▶ _Task goal_
Pictures excluded, copy all of the data below exactly.

▶ _Exercise input_
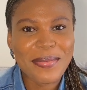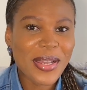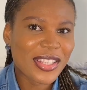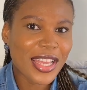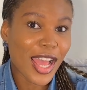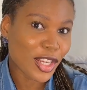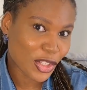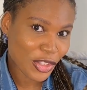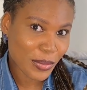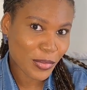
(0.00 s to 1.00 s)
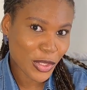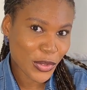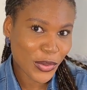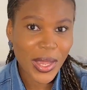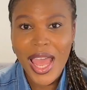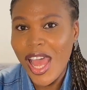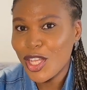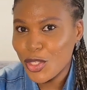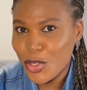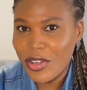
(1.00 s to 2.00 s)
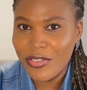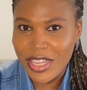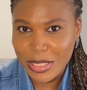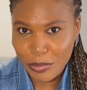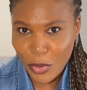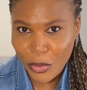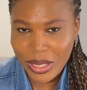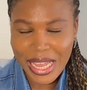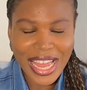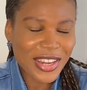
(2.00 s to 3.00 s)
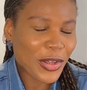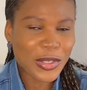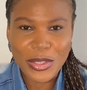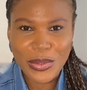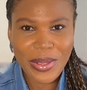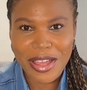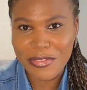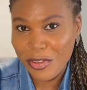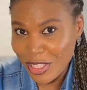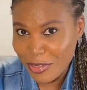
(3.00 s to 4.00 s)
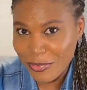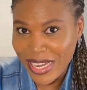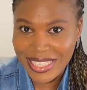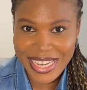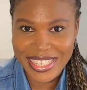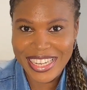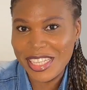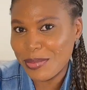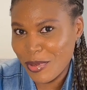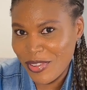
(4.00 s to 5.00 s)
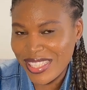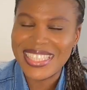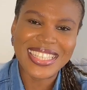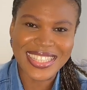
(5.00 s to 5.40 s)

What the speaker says: about our trip to Two Rivers Mall and also our first fine dining experience in the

▶ _Task answer_
(0.00 s to 1.00 s)
(1.00 s to 2.00 s)
(2.00 s to 3.00 s)
(3.00 s to 4.00 s)
(4.00 s to 5.00 s)
(5.00 s to 5.40 s)

What the speaker says: about our trip to Two Rivers Mall and also our first fine dining experience in the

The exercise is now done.